Records supplied —
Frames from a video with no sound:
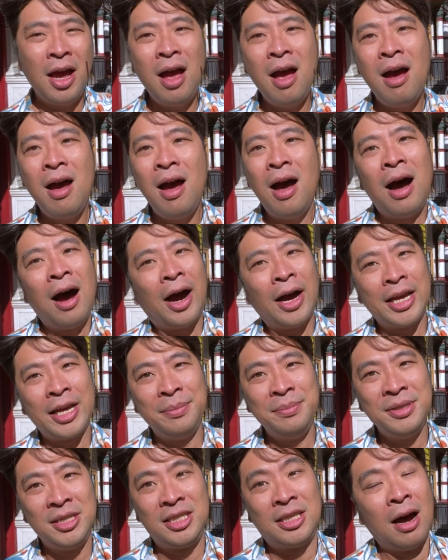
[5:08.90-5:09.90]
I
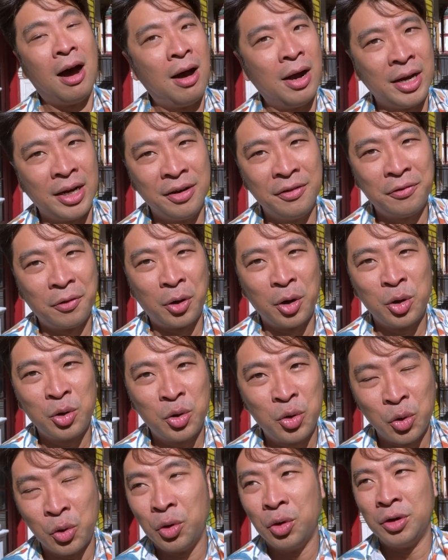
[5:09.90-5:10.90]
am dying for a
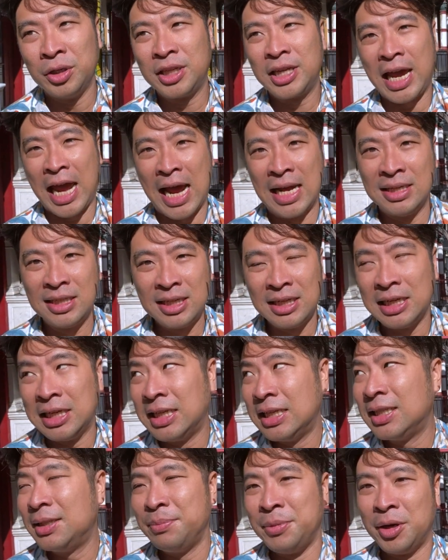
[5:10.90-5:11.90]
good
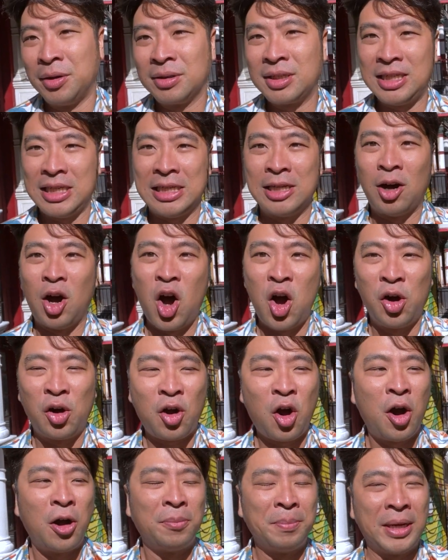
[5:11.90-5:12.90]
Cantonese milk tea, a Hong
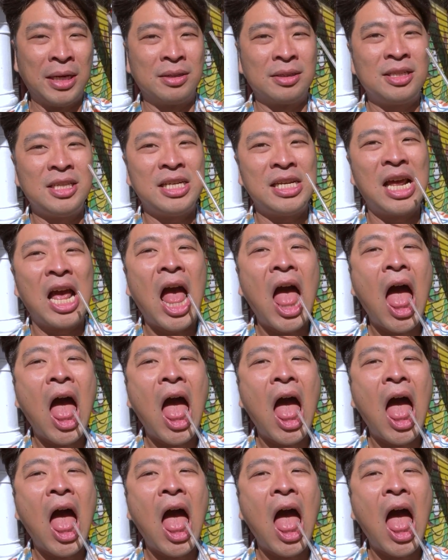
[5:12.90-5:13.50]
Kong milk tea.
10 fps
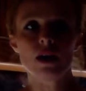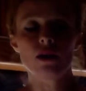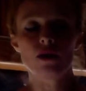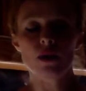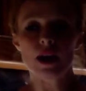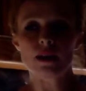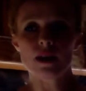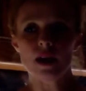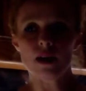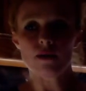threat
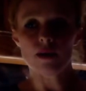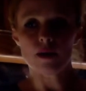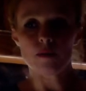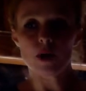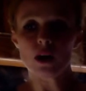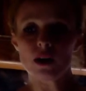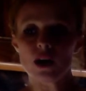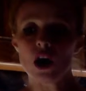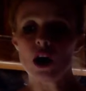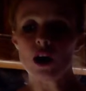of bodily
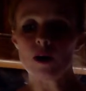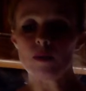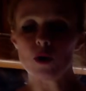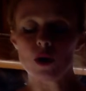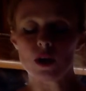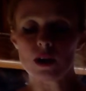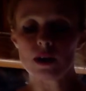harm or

Brief — Reproduce the data verbatim and omit each image.

Your solution —
Frames from a video with no sound:
[5:08.90-5:09.90]
I
[5:09.90-5:10.90]
am dying for a
[5:10.90-5:11.90]
good
[5:11.90-5:12.90]
Cantonese milk tea, a Hong
[5:12.90-5:13.50]
Kong milk tea.
10 fps
threat
of bodily
harm or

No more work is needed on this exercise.